**What you have to do:** Before you return the lines below, strip out any images and keep every word as written.

**Material to process:**
_ _ _

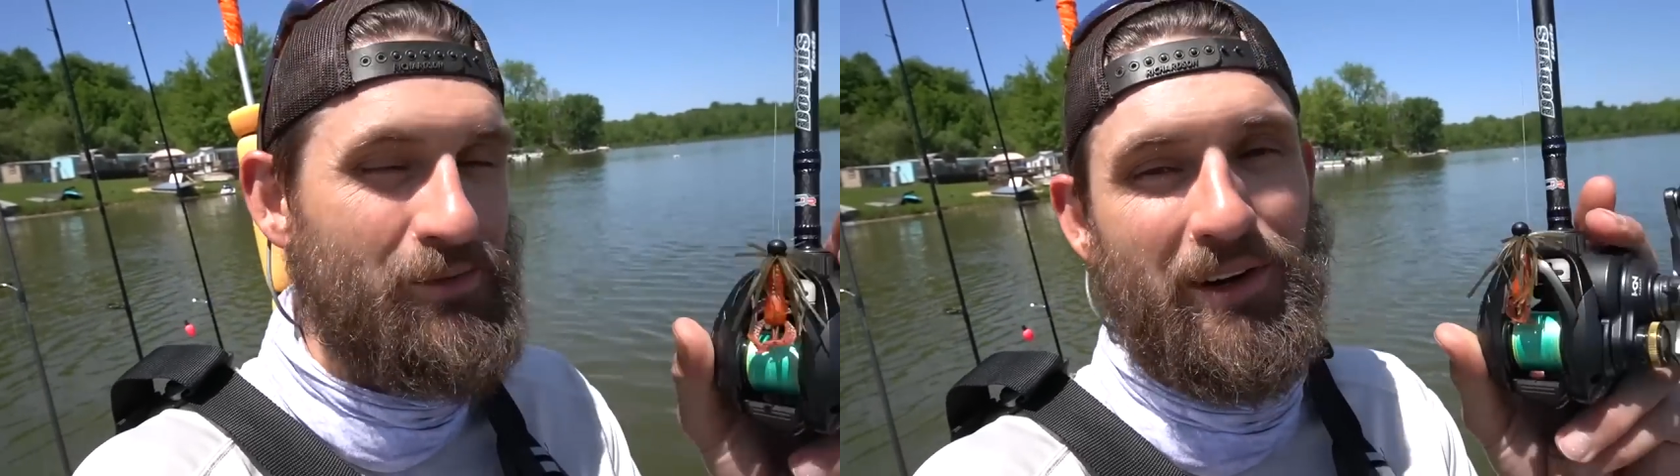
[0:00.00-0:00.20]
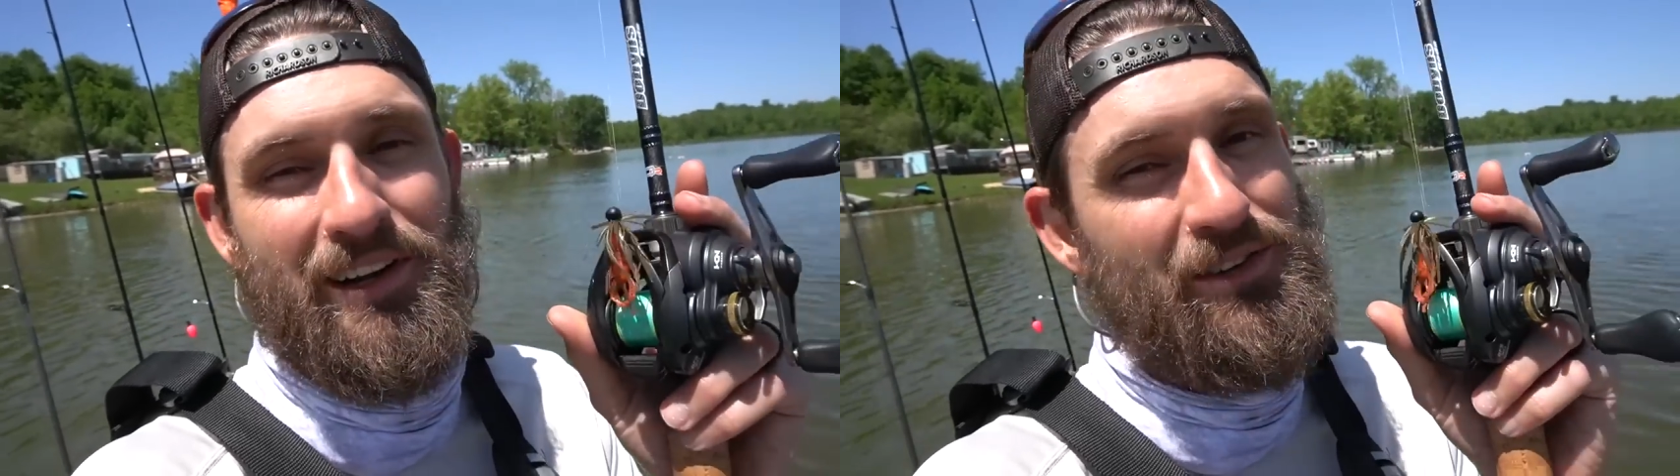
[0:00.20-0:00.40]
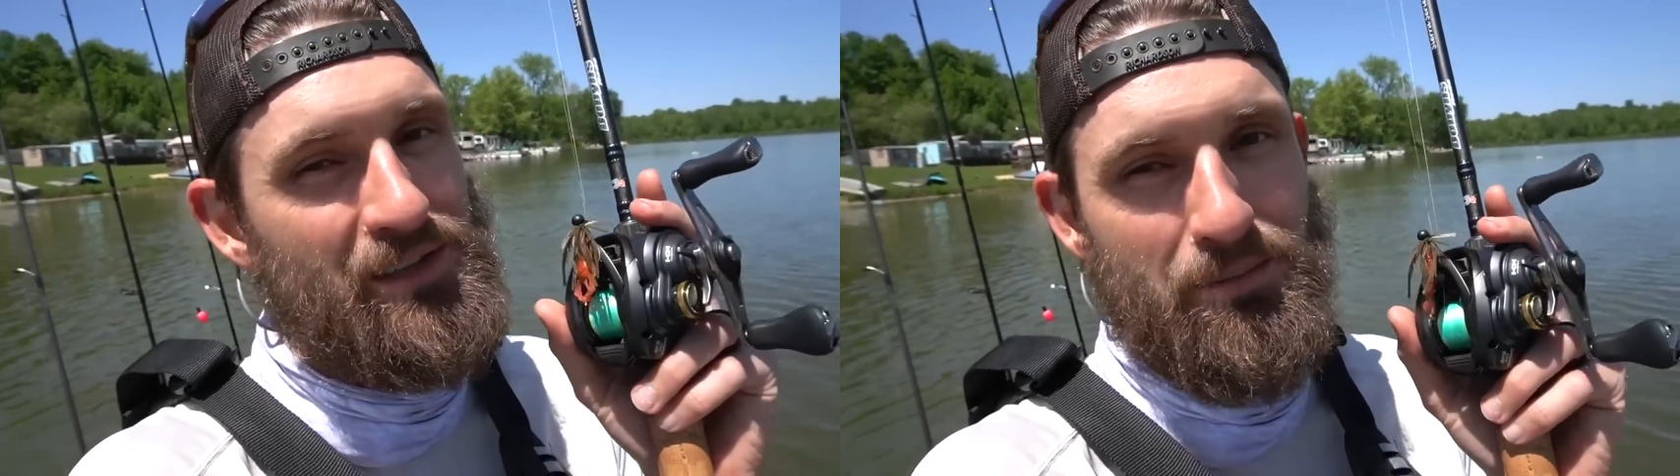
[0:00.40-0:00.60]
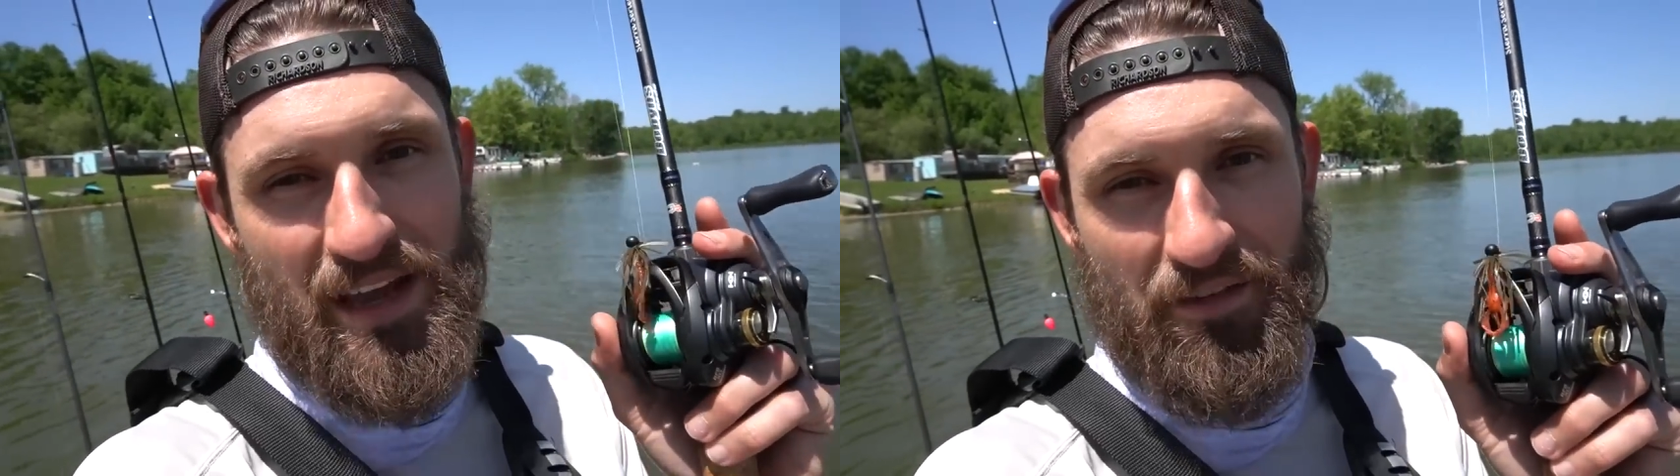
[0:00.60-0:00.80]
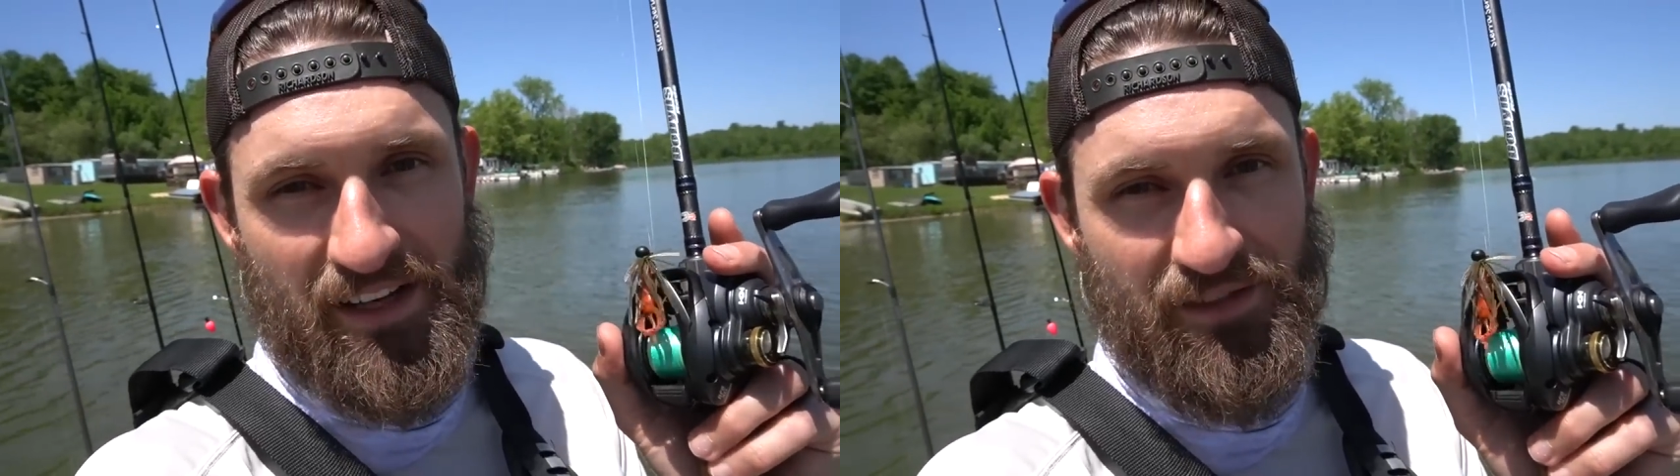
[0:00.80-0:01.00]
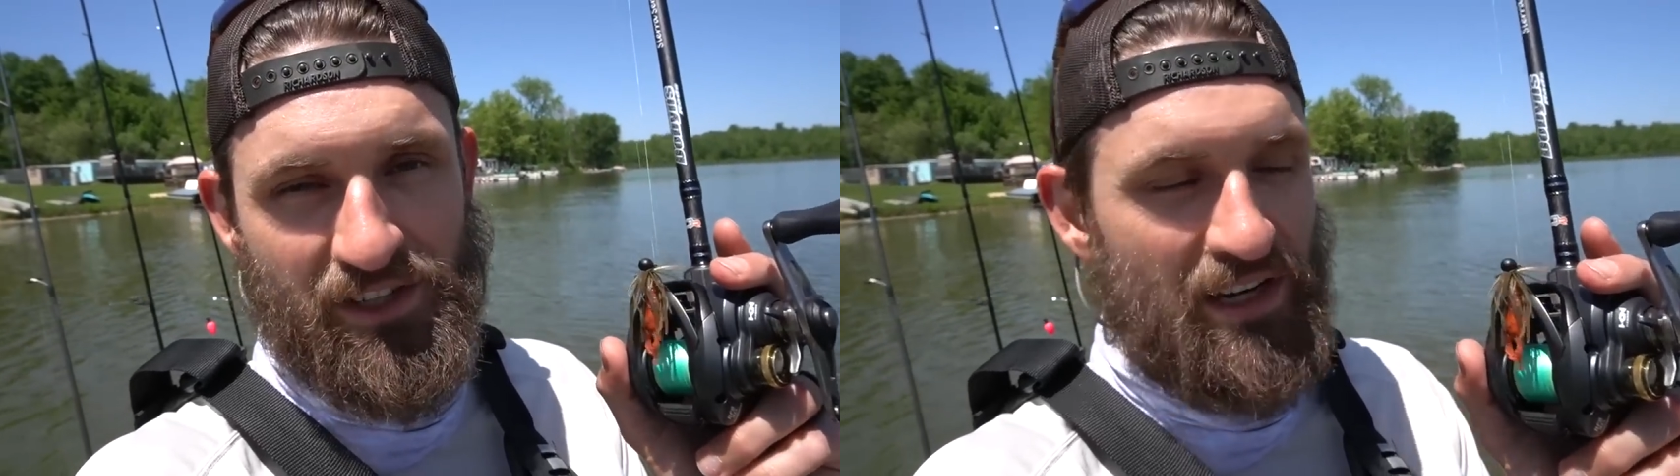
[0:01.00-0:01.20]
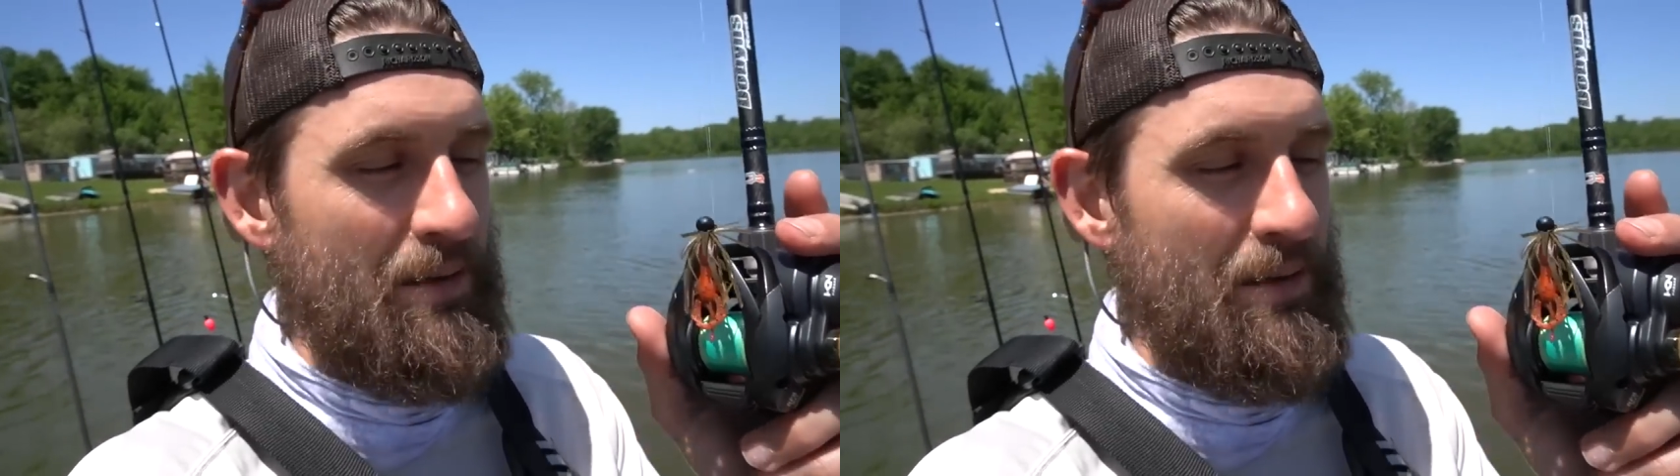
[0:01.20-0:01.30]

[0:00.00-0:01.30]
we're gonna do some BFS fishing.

_ _ _

**Task answer:**
[0:00.00-0:00.20]
[0:00.20-0:00.40]
[0:00.40-0:00.60]
[0:00.60-0:00.80]
[0:00.80-0:01.00]
[0:01.00-0:01.20]
[0:01.20-0:01.30]

[0:00.00-0:01.30]
we're gonna do some BFS fishing.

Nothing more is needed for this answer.